Emily clears her throat. “The fruit and the sap of the tree were supposedly used in witches’ potions. The tree is also very unlucky. You should never, ever bring a sprig or flower of the hawthorn into your home. To do so will bring death to a family member. And the trees are said to attract fairies. Those fairies get very upset if the tree is harmed in any way and will bring sickness to the house of the offender.” She studies the hawthorn berries in her hand for a minute, then absently tosses the pieces to the ground. Ronnie stares down at them fearfully.

Vivek is walking around the boulder inside the triangle. He gasps. “Oh boy! Something scary! I mean, something scarier than Emily!” He jumps back from the stone.

I move around to where he is standing, and what I see makes me feel icy cold inside. Two words have been scratched into the back side of the stone:
I

M SORRY
.

“I don’t like talking stones,” Vivek whimpers.

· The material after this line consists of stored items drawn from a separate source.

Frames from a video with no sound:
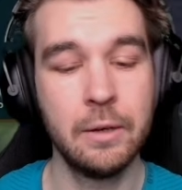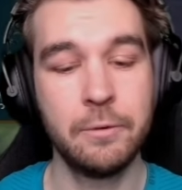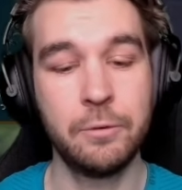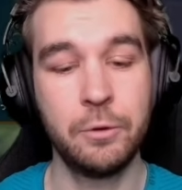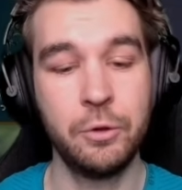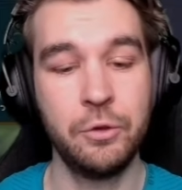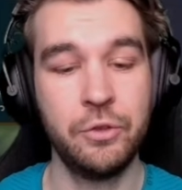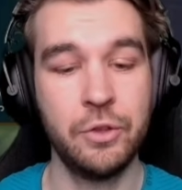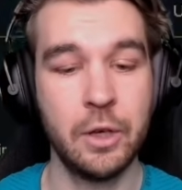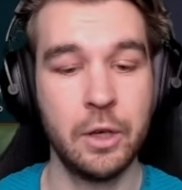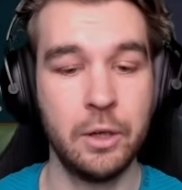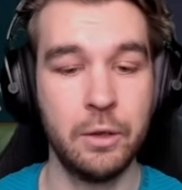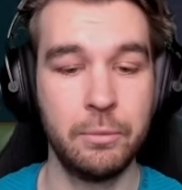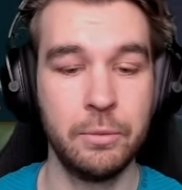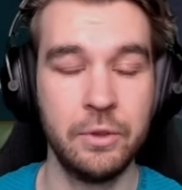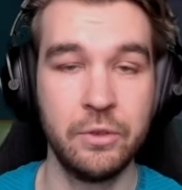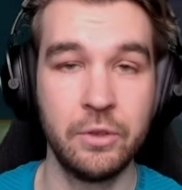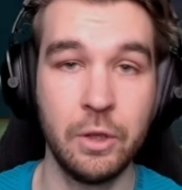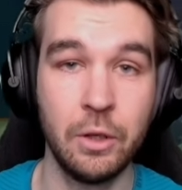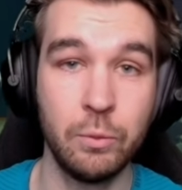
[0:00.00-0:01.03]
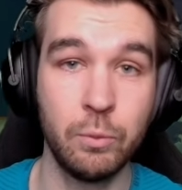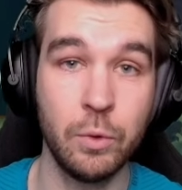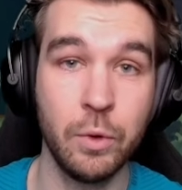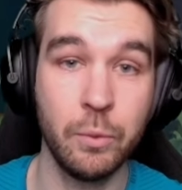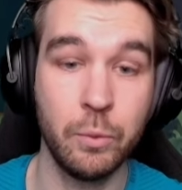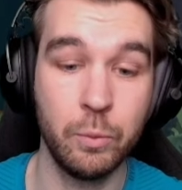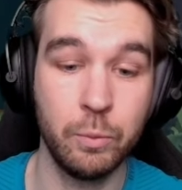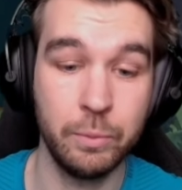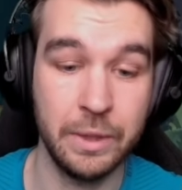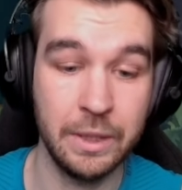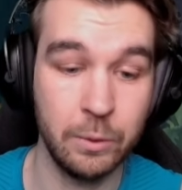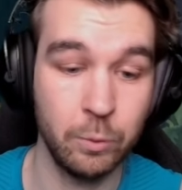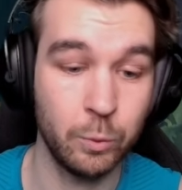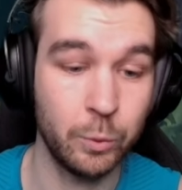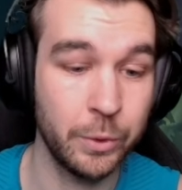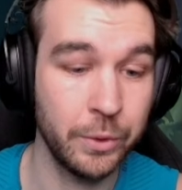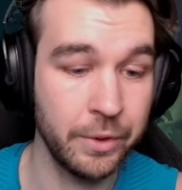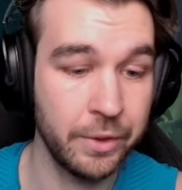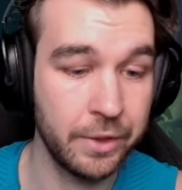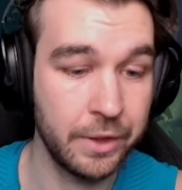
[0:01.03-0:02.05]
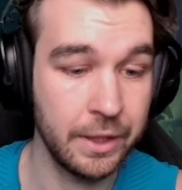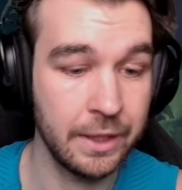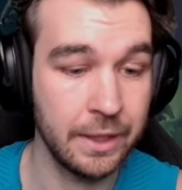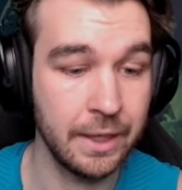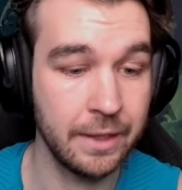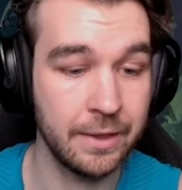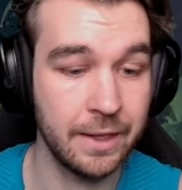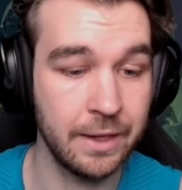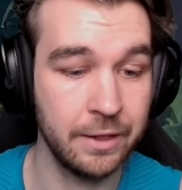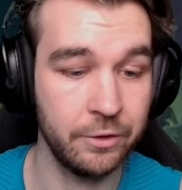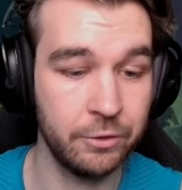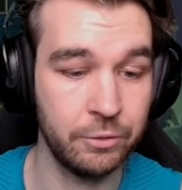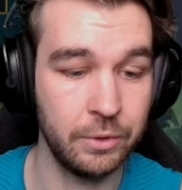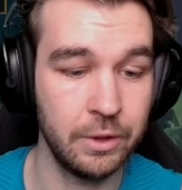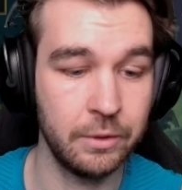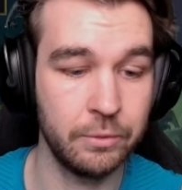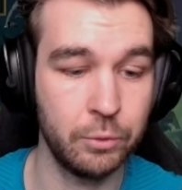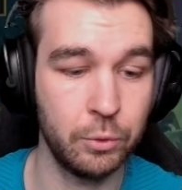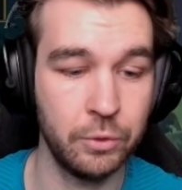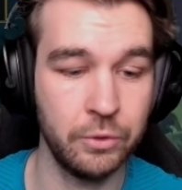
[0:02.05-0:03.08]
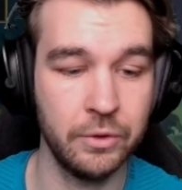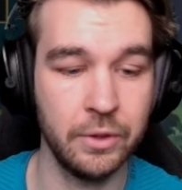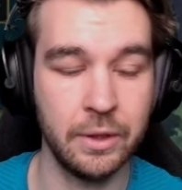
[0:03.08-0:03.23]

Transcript: First item is going to be one thing, and that is Trinity Force.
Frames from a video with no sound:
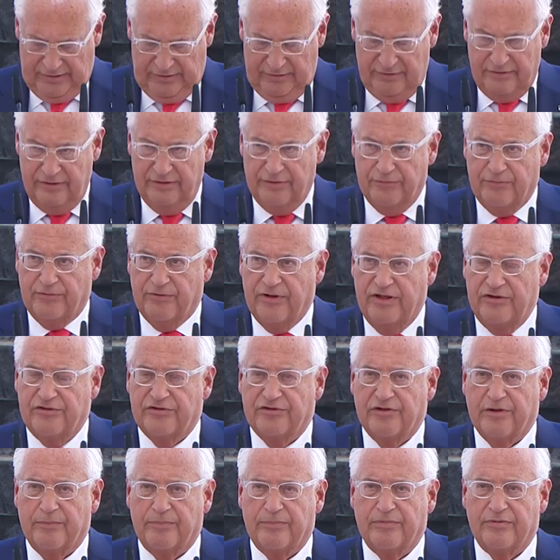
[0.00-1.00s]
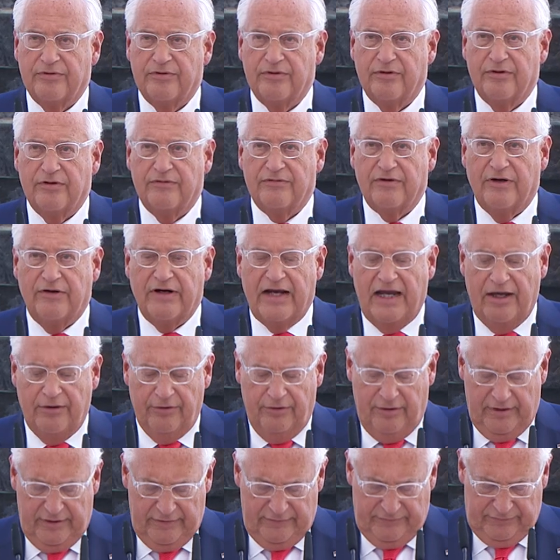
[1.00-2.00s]
to the friendship of our
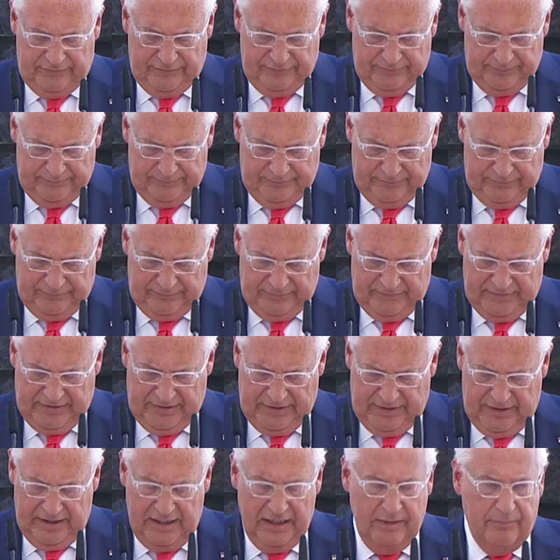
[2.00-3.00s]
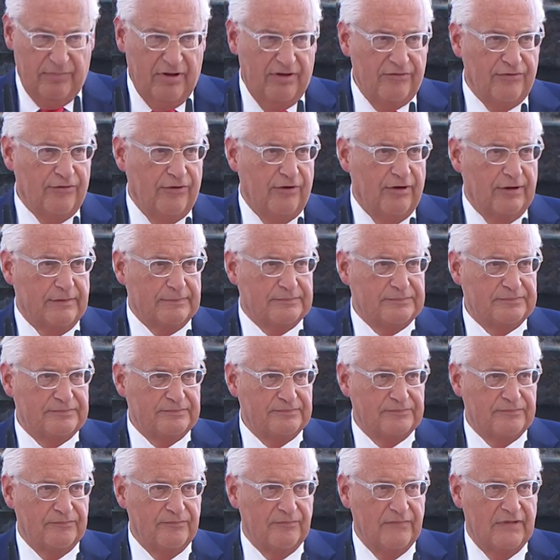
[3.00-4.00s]
allies, and above all,
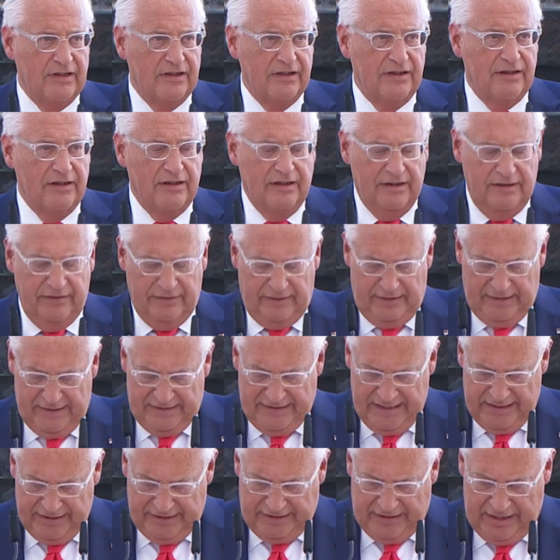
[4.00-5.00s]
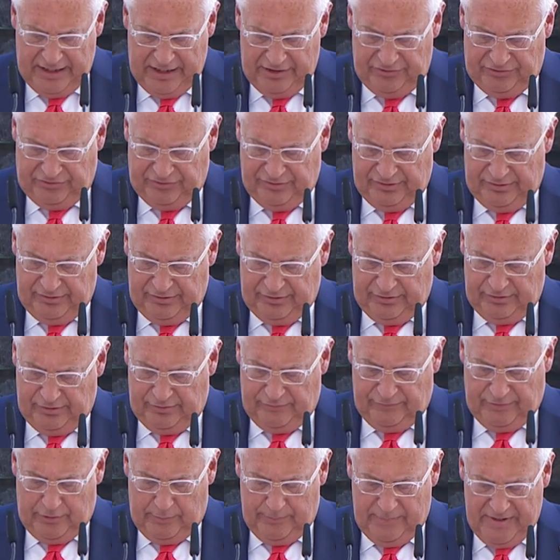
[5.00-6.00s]
to the dedication
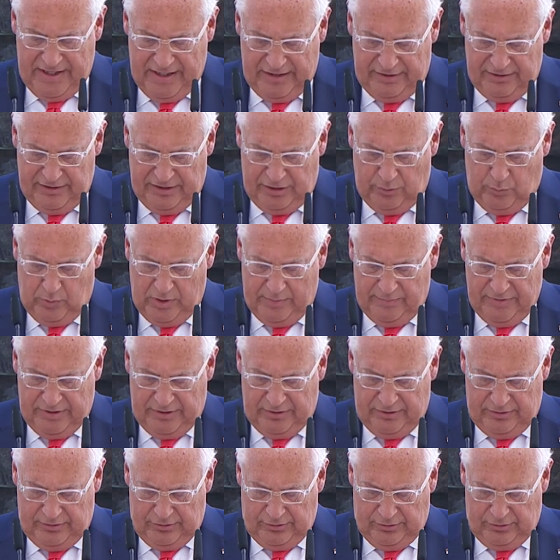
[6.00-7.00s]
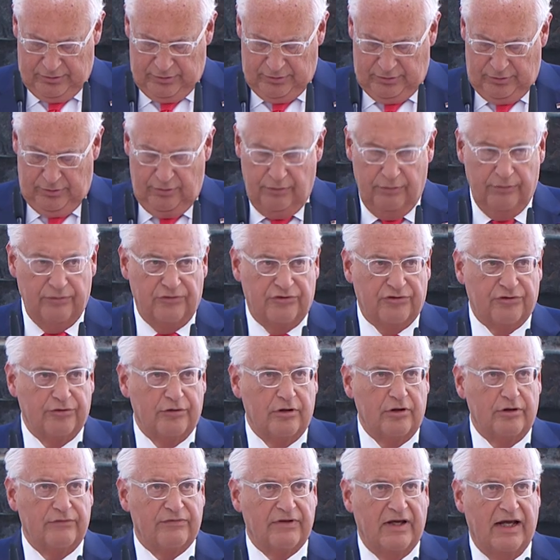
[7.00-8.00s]
of our men and women who
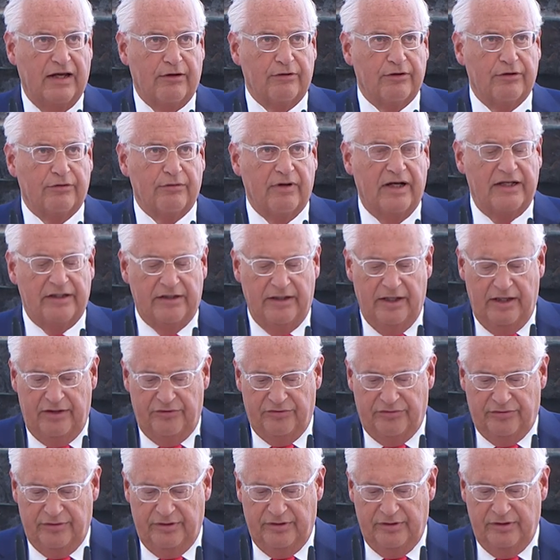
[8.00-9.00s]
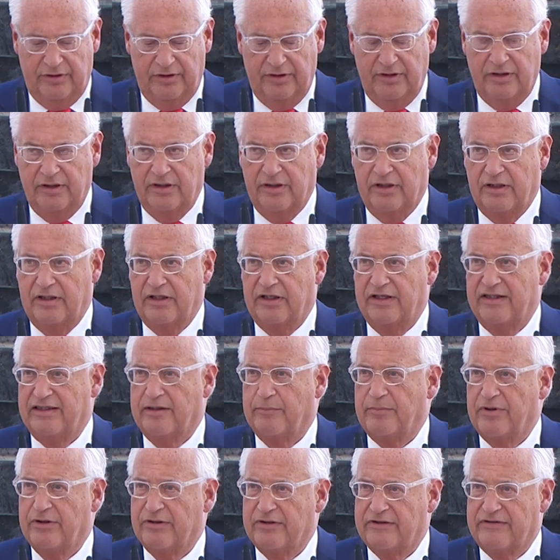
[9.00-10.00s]
serve our great nation in
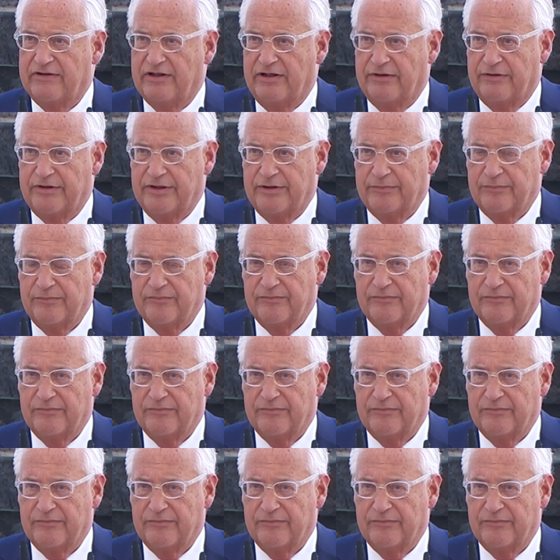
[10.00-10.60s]
the military,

Ronnie crouches down next to the boulder. He reaches his hand toward the letters but quickly pulls it back before his fingers reach the stone. His other hand closes around his wrist, covering his scar. “Looks like it was carved by a rock or a piece of metal. Who would have done this? And why?”

“That’s what I want to find out,” I say.

“Is this some joke?” Robin asks, directing her words right at me. “If so, then you’re sicker than I thought.”

I shake my head. “Oh for crying out loud.”

“Well, look, Stucks, who did that? Who wrote that? This might be your idea of fun, but I don’t like being scared. I—”

“The universe doesn’t revolve around you, Robin!” Her face goes a little pale, and I resist the urge to add, “I told you that you couldn’t hack it out here.”

“All I’m saying—”

“Is that you’re a baby! So go back to the house! I don’t care.”

“Nobody’s going back,” Emily says calmly. She steps between us, facing me. “We agreed to do this together, remember?”

“Stucks, you make me want to puke,” Robin says.

“I’ll hold your hair back for you!” Vivek shouts. We all laugh. Even me, even Robin. The color comes back into her face. “Onward,” Emily says. She steps toward the path on the other side of the Hawthorns. She picks through the thorny branches carefully, handing them back to Vivek, who hands them to my cousin, who then hands them to me. I hand them off to Ronnie.

I hear Ronnie curse. I look behind. One of the thorn branches has caught Ronnie’s left arm, dragging a ragged cut. Tiny bits of blood form, and one drop falls and hits the ground. He looks up at me.